A sottolineare l'imprecisione dei tamponi rino-faringei è il dottor Mario Balzanelli, presidente nazionale del SIS 118 e al comando della Covid-19 Station del Servizio di Emergenza Territoriale (SET) – 118 di Taranto, in Puglia. “Circa 50 pazienti, precisamente 45 su 100 sono risultati negativi a due tamponi nonostante avessero la malattia”, ha sottolineato Balzanelli. “Quando li abbiamo presi in carico avevano la sintomatologia clinica e il quadro radiologico di polmonite interstizio-alveolare da COVID-19, diagnosticato con la TAC del torace che dava esattamente l'immagine ‘a vetro smerigliato' del virus”. Insomma, erano malati ma non positivi al tampone.

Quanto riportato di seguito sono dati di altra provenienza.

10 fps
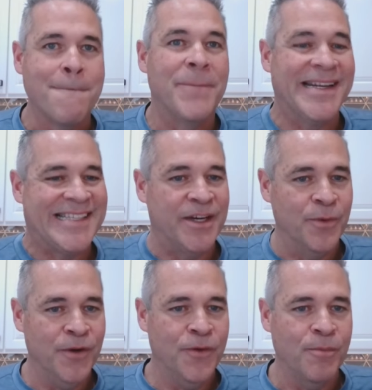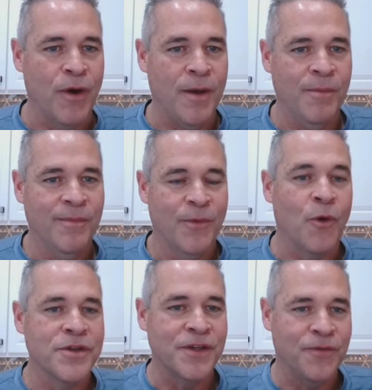But is it a rear foot problem,
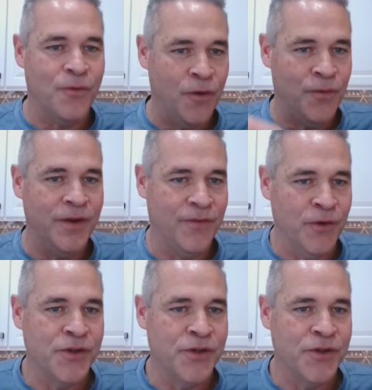or is it a forefoot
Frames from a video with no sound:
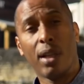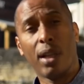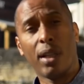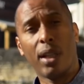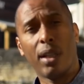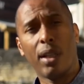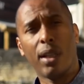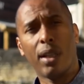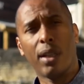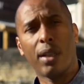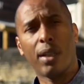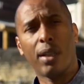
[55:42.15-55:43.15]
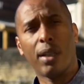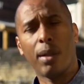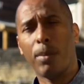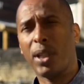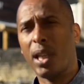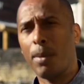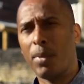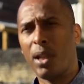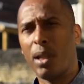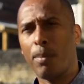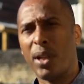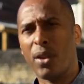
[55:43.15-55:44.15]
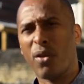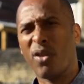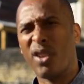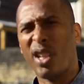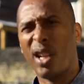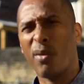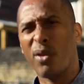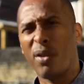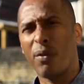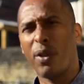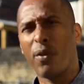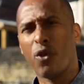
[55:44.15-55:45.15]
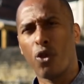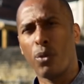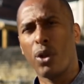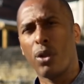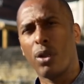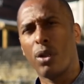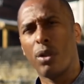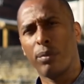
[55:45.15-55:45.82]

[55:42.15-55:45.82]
And then it became Cleopatra's, and I was involved through my uncle.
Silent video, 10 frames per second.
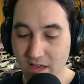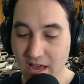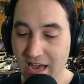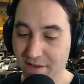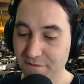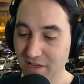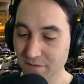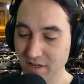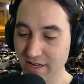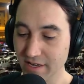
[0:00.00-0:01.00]
Hay
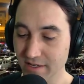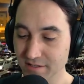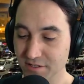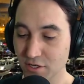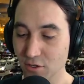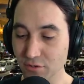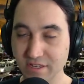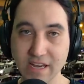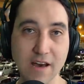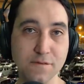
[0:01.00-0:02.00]
fever is called
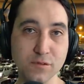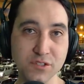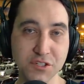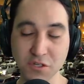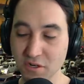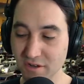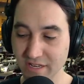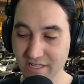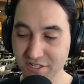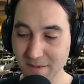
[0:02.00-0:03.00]
kafunsho
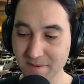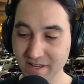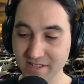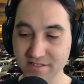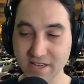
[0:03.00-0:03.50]
in Japanese,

I dati rilevati dalla struttura pugliese, riportati dall'ANSA e dal portale DottNet dedicato ai professionisti dei servizi sanitari italiani, mostrano un quadro abbastanza chiaro sull'efficacia dei tamponi. Fra i 283 pazienti trattati alla COVID-19 Station di Taranto e inclusi nella casistica dei casi sospetti, quasi i tre quarti (74,2 percento) “presentava sintomi compatibili con la malattia ma è risultato negativo sia a tampone che a TAC”. Il 13 percento (50 pazienti) sono risultati positivi a entrambi gli esami, mentre il 12 percento è risultato positivo alla TAC ma non al tampone. Ciò significa che su 100 persone con una complicanza significativa della COVID-19, circa la metà non è stata individuata attraverso il tampone rino-faringeo. Poiché in alcuni casi delle tracce del virus sono state rilevate “in un secondo attraverso l'esame broncoscopico effettuato in Pneumologia”, lo scienziato indica che il SARS-CoV-2 va ricercato anche nelle basse vie respiratorie (nei bronchi) e non solo in quelle alte.

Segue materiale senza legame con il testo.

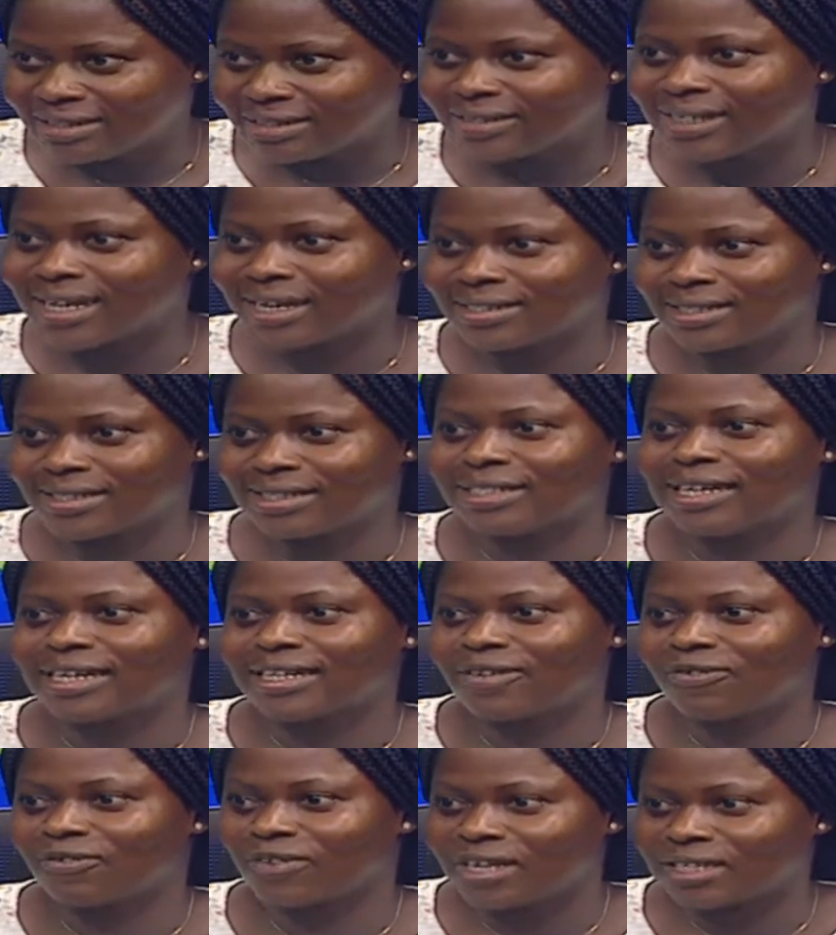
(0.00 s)
You can see that the
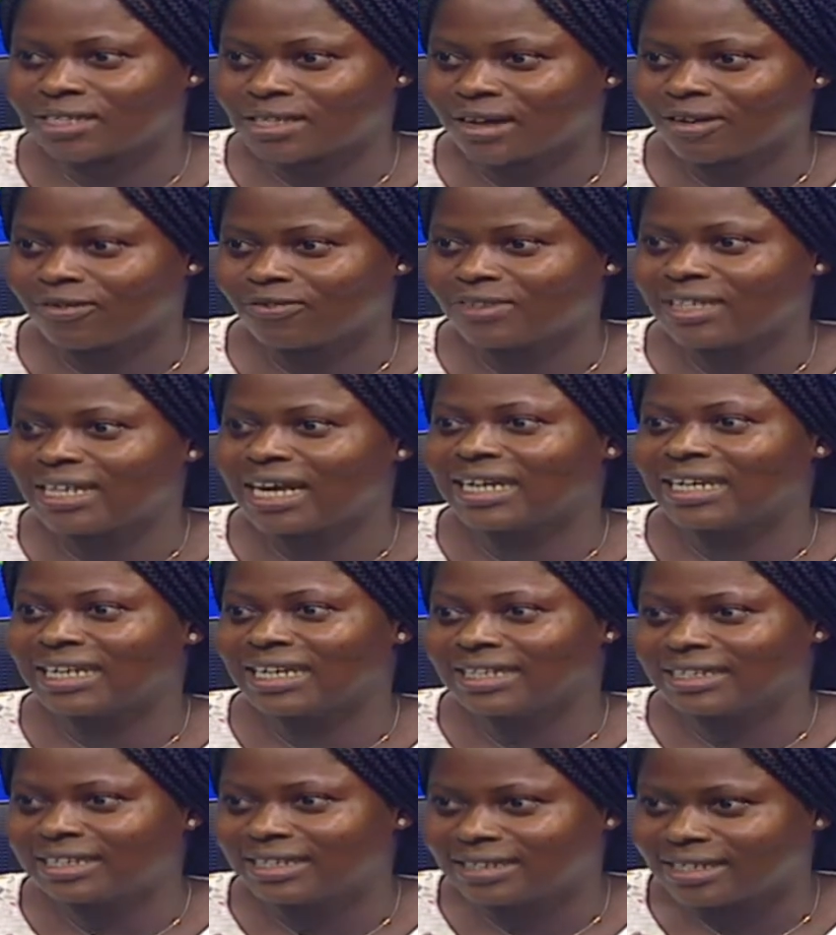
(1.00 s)
first half they are
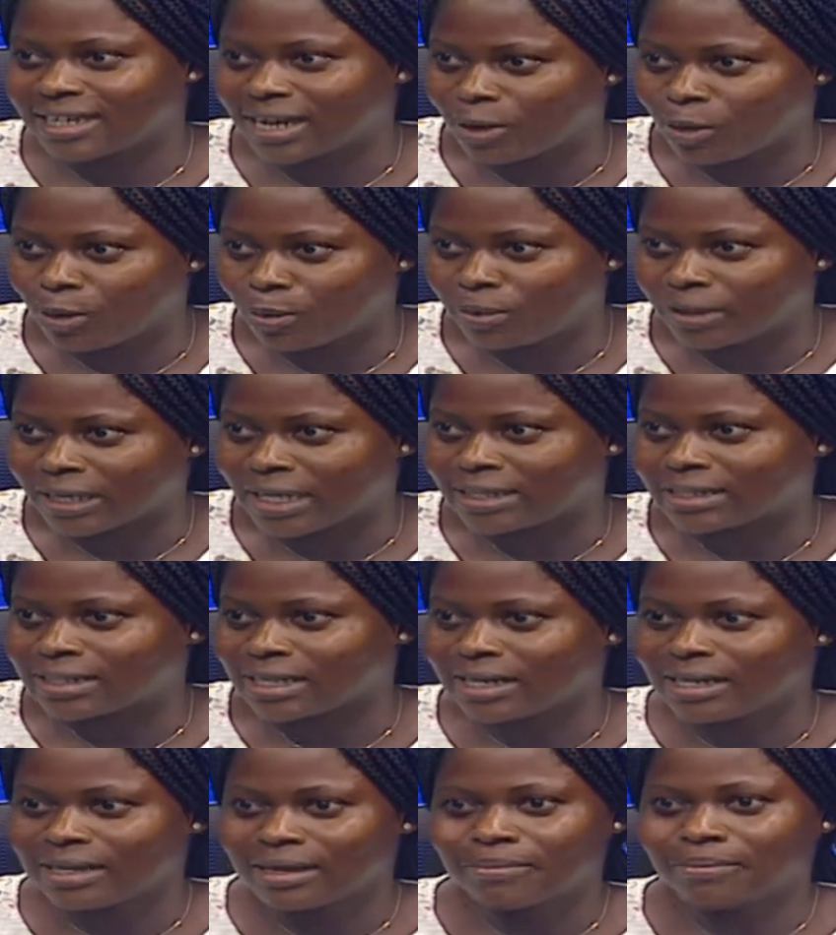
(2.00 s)
leading their opponent,
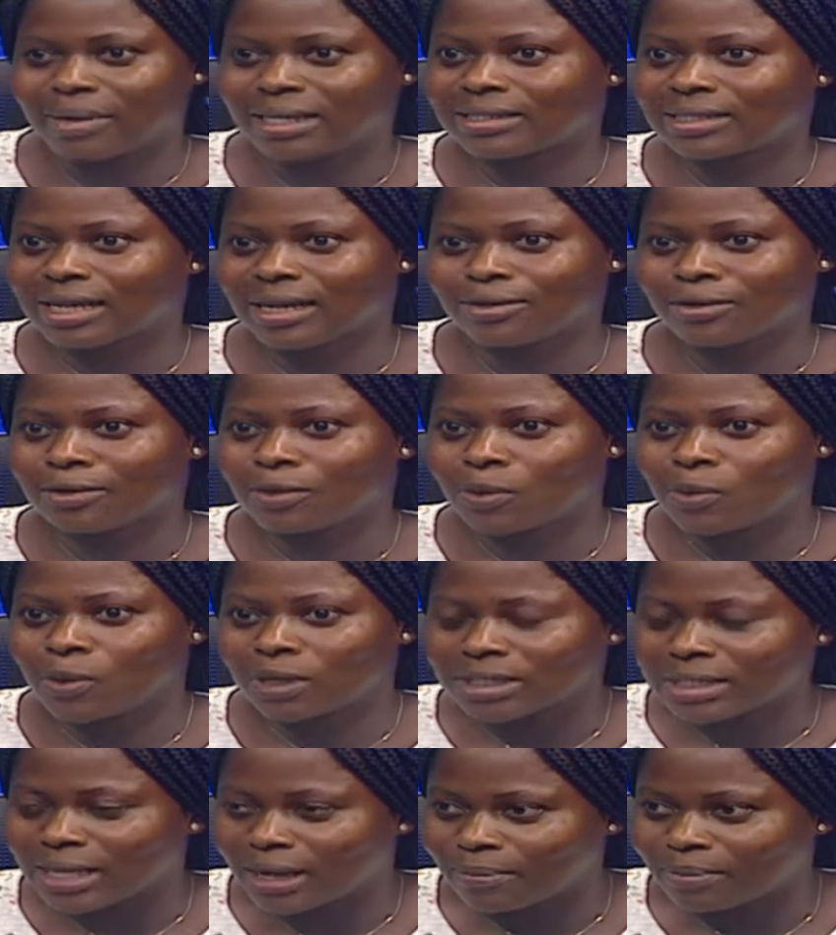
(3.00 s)
but I don't know what
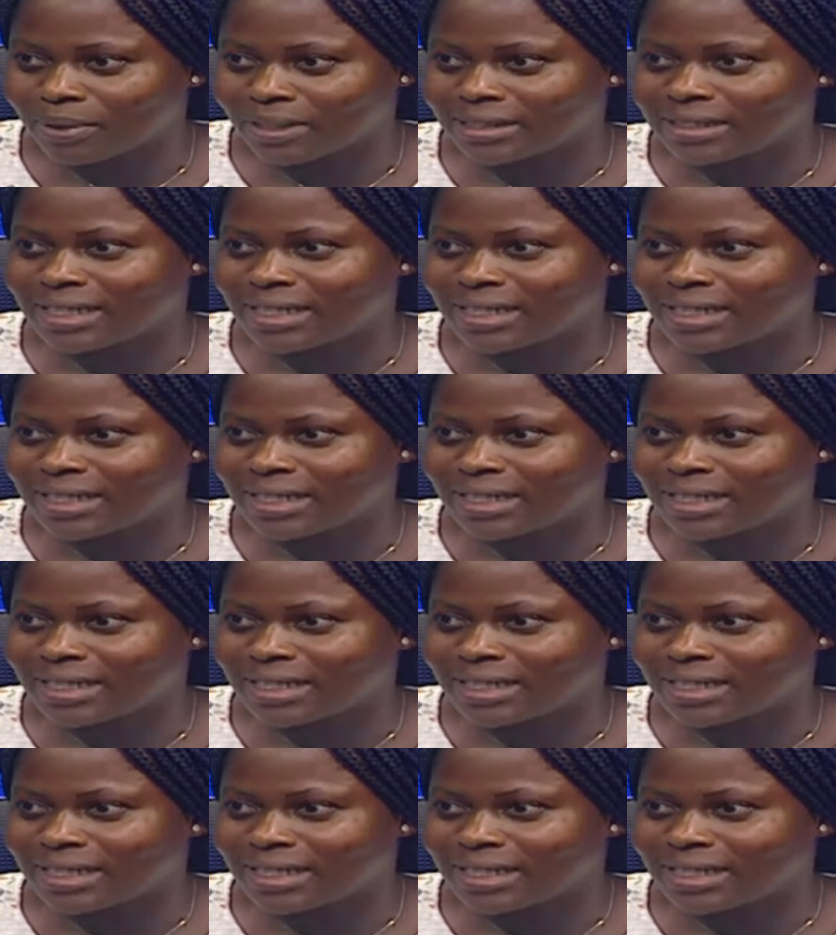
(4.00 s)
happened.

“È evidente che i tamponi possono non rilevare la positività, questo dato emerge dalla nostra esperienza e il numero è decisamente alto, il che ci induce a ritenere che il numero attuale di positivi alla malattia sia di molto sottostimato. E se circa 50 pazienti su 100 (positivi) sono risultati negativi a due tamponi nonostante avessero la malattia, questo vuol dire che sfugge alla contabilità dei contagi praticamente la metà degli infetti”. In pratica, sussiste una enorme sottostima della circolazione reale del coronavirus nel nostro Paese, comunque sensibilmente ridotta grazie ai due mesi di stringenti misure di contenimento predisposte dal governo, come mostrano i dati sui contagi, i decessi e i posti occupati nelle terapie intensive.

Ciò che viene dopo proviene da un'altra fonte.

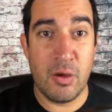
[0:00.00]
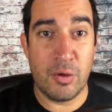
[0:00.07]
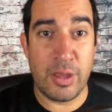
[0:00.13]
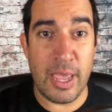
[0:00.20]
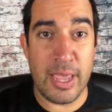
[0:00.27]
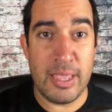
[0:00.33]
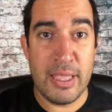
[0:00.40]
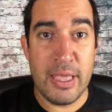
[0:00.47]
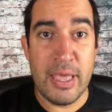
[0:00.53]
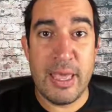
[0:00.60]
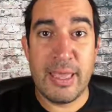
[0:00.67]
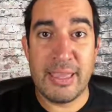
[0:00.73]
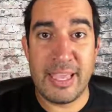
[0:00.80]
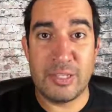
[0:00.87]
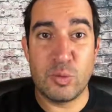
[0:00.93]
Okay,
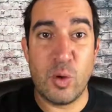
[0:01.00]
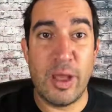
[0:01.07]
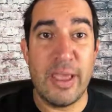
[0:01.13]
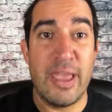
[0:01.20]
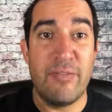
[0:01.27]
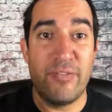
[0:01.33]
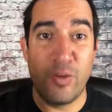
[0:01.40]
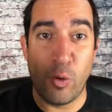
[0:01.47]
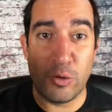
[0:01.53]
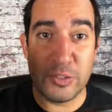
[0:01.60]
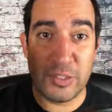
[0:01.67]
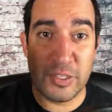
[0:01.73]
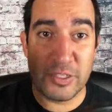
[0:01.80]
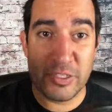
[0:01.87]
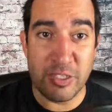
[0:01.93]
guess what? If
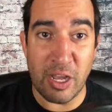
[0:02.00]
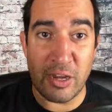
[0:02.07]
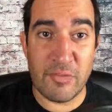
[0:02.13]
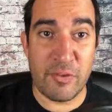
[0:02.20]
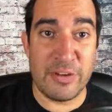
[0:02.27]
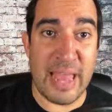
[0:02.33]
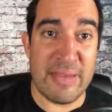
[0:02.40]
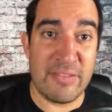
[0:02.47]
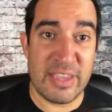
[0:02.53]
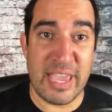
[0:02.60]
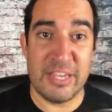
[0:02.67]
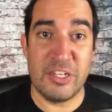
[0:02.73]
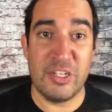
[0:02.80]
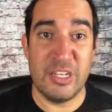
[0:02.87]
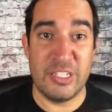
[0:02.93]
yours suck for
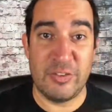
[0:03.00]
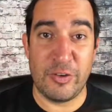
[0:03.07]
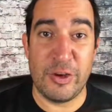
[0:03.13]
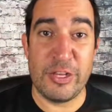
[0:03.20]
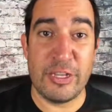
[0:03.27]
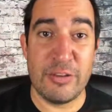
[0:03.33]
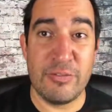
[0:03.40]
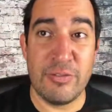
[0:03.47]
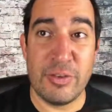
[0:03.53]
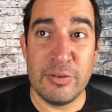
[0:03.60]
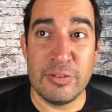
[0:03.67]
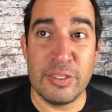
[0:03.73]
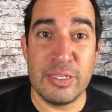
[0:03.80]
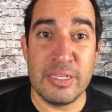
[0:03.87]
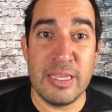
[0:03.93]
navigation, it's very
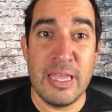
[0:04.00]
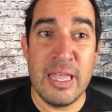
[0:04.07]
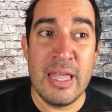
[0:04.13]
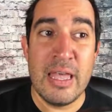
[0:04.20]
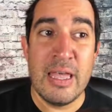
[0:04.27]
confusing.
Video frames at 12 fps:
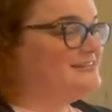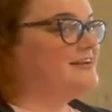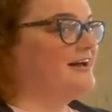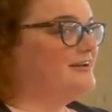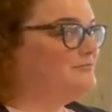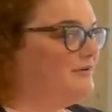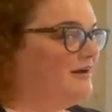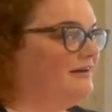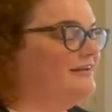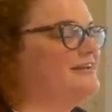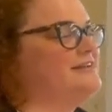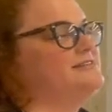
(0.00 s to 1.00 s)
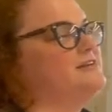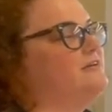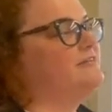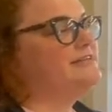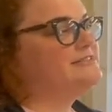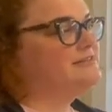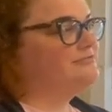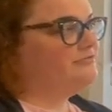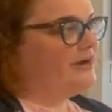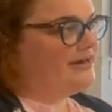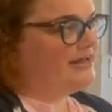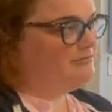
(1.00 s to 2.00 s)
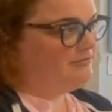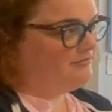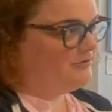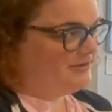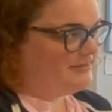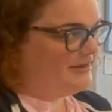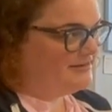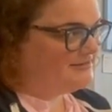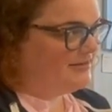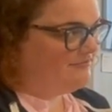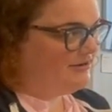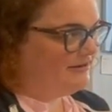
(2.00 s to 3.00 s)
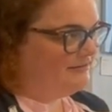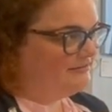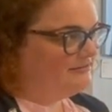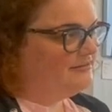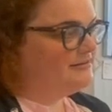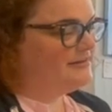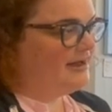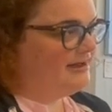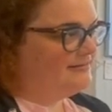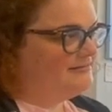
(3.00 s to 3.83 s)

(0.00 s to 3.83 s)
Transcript: Tonic Ball is always the Friday before Thanksgiving. Yeah.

Per far luce su quanto sia effettivamente circolato il SARS-CoV-2 in Italia si stanno predisponendo i test sierologici che rilevano gli anticorpi/immunoglobuline nel sangue delle persone. Considerando che potrebbero esserci da 5 a 10 casi non diagnosticati per ogni paziente ufficialmente positivo e la vastissima quota di pazienti asintomatici (i CDC americani stimano il 25 percento del totale), solo attraverso un monitoraggio approfondito della popolazione si può capire come e quanto si è diffuso il virus. Naturalmente, maggiore è il numero delle persone contagiate, minore è il tasso di mortalità della patologia.